### Work order
Output the listing exactly, without its pictures.

= = =

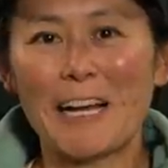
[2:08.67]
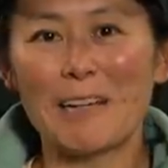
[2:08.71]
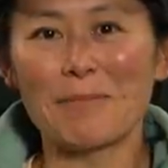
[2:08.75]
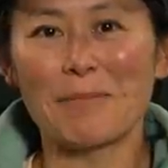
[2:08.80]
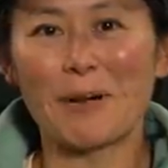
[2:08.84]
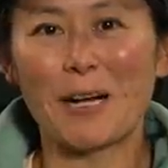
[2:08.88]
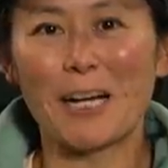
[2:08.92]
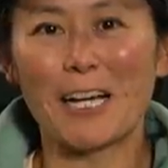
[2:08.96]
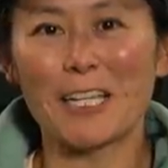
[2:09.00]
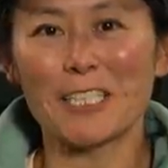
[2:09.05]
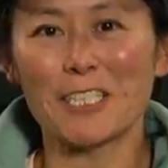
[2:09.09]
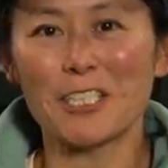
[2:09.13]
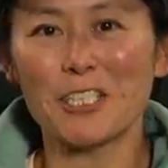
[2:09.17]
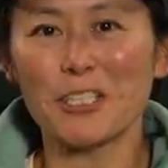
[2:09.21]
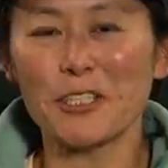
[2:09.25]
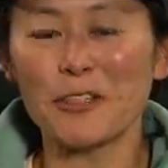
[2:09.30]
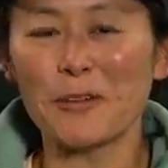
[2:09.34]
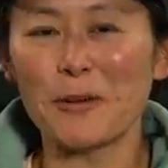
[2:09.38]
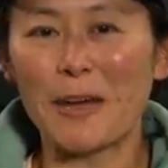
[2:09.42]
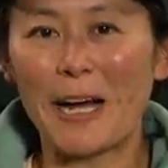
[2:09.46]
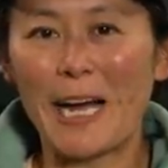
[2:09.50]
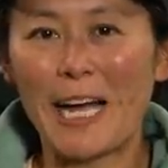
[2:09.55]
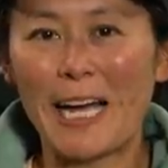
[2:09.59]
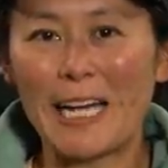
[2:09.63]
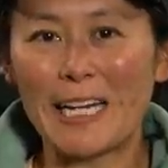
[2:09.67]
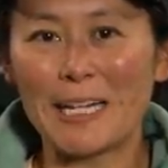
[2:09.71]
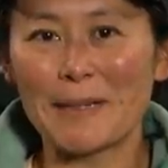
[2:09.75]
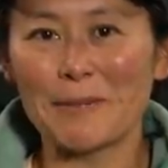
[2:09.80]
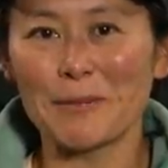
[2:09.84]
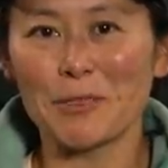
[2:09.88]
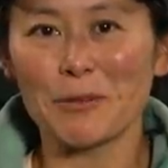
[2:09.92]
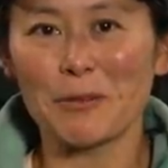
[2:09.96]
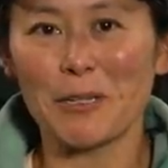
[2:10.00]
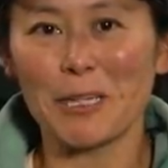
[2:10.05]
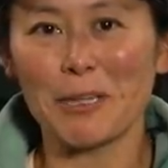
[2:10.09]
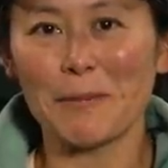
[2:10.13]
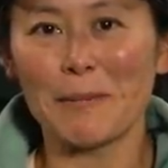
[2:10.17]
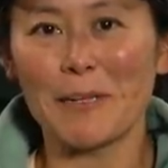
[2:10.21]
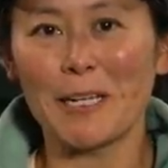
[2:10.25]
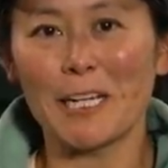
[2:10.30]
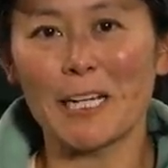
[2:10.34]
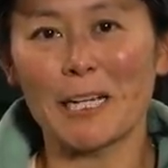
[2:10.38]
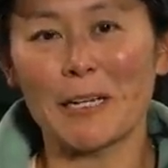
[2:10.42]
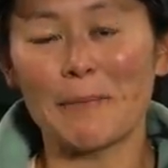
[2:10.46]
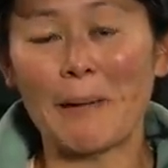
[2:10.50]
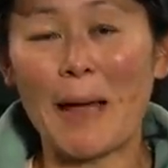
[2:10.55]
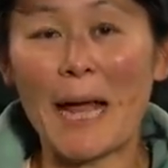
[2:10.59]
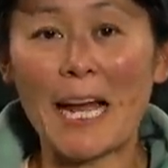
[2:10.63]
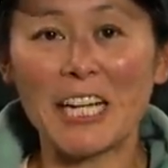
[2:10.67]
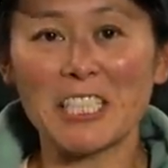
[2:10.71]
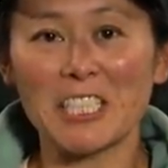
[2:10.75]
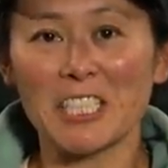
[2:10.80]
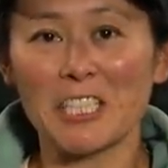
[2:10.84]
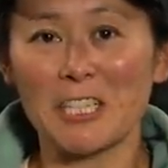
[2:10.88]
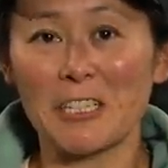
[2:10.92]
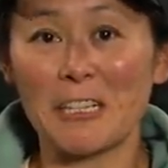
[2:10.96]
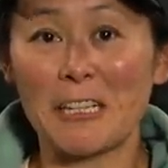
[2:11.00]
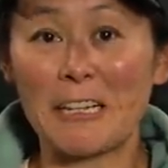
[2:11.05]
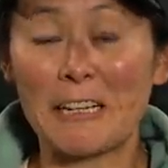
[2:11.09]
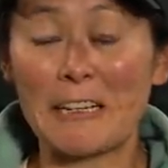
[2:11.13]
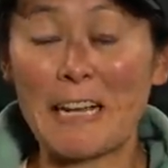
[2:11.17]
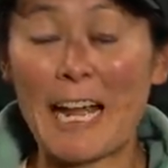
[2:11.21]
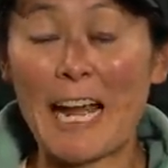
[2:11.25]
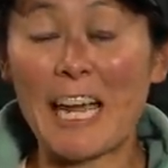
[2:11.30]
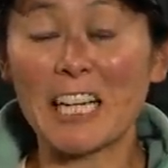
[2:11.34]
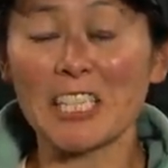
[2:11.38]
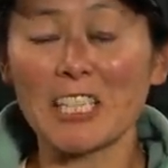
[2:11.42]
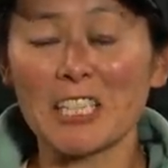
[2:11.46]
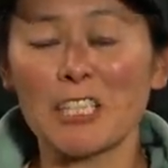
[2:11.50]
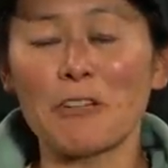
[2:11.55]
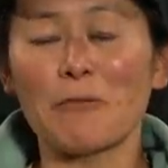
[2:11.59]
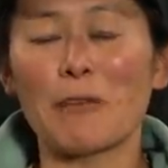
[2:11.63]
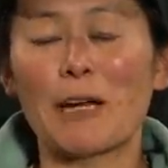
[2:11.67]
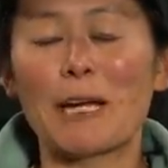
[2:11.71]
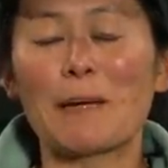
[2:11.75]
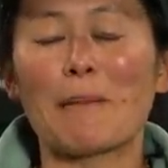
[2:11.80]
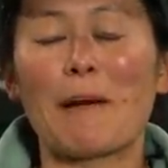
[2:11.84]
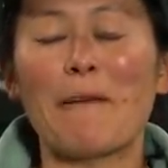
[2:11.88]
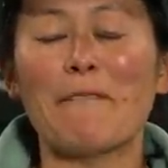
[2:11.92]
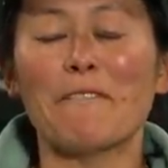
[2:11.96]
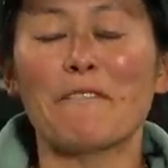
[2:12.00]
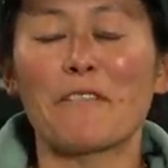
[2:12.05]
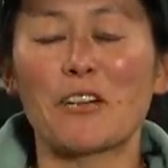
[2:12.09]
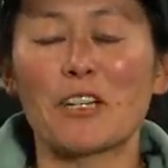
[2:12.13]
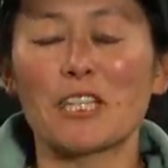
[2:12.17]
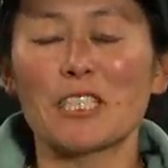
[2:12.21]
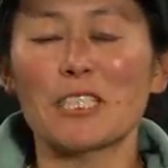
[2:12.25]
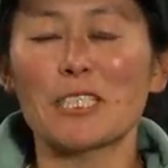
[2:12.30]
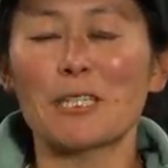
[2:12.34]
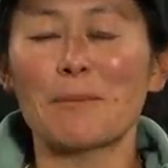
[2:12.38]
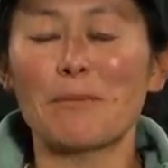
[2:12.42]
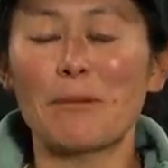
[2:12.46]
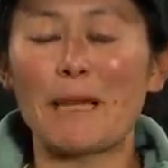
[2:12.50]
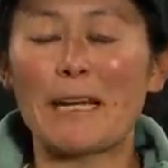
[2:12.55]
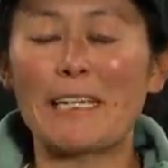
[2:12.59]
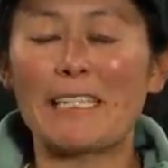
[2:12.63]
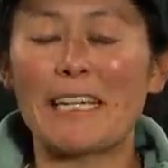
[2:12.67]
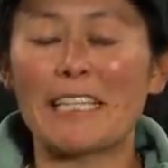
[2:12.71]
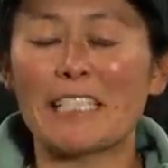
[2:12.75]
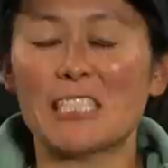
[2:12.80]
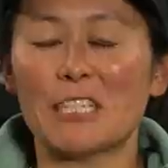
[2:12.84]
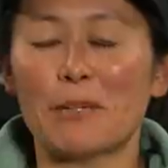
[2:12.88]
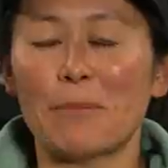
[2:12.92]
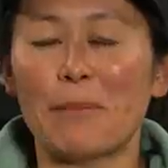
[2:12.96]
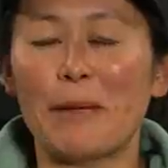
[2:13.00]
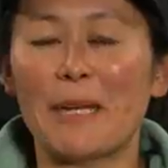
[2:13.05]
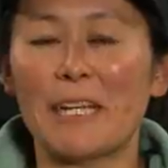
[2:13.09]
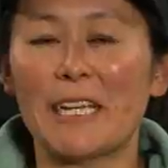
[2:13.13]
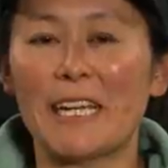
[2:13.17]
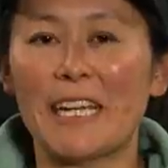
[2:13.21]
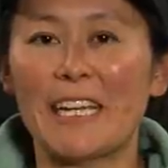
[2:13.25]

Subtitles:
I brought two items with me and I'm actually wearing my first playtester pick.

= = =

### Completed task
[2:08.67]
[2:08.71]
[2:08.75]
[2:08.80]
[2:08.84]
[2:08.88]
[2:08.92]
[2:08.96]
[2:09.00]
[2:09.05]
[2:09.09]
[2:09.13]
[2:09.17]
[2:09.21]
[2:09.25]
[2:09.30]
[2:09.34]
[2:09.38]
[2:09.42]
[2:09.46]
[2:09.50]
[2:09.55]
[2:09.59]
[2:09.63]
[2:09.67]
[2:09.71]
[2:09.75]
[2:09.80]
[2:09.84]
[2:09.88]
[2:09.92]
[2:09.96]
[2:10.00]
[2:10.05]
[2:10.09]
[2:10.13]
[2:10.17]
[2:10.21]
[2:10.25]
[2:10.30]
[2:10.34]
[2:10.38]
[2:10.42]
[2:10.46]
[2:10.50]
[2:10.55]
[2:10.59]
[2:10.63]
[2:10.67]
[2:10.71]
[2:10.75]
[2:10.80]
[2:10.84]
[2:10.88]
[2:10.92]
[2:10.96]
[2:11.00]
[2:11.05]
[2:11.09]
[2:11.13]
[2:11.17]
[2:11.21]
[2:11.25]
[2:11.30]
[2:11.34]
[2:11.38]
[2:11.42]
[2:11.46]
[2:11.50]
[2:11.55]
[2:11.59]
[2:11.63]
[2:11.67]
[2:11.71]
[2:11.75]
[2:11.80]
[2:11.84]
[2:11.88]
[2:11.92]
[2:11.96]
[2:12.00]
[2:12.05]
[2:12.09]
[2:12.13]
[2:12.17]
[2:12.21]
[2:12.25]
[2:12.30]
[2:12.34]
[2:12.38]
[2:12.42]
[2:12.46]
[2:12.50]
[2:12.55]
[2:12.59]
[2:12.63]
[2:12.67]
[2:12.71]
[2:12.75]
[2:12.80]
[2:12.84]
[2:12.88]
[2:12.92]
[2:12.96]
[2:13.00]
[2:13.05]
[2:13.09]
[2:13.13]
[2:13.17]
[2:13.21]
[2:13.25]

Subtitles:
I brought two items with me and I'm actually wearing my first playtester pick.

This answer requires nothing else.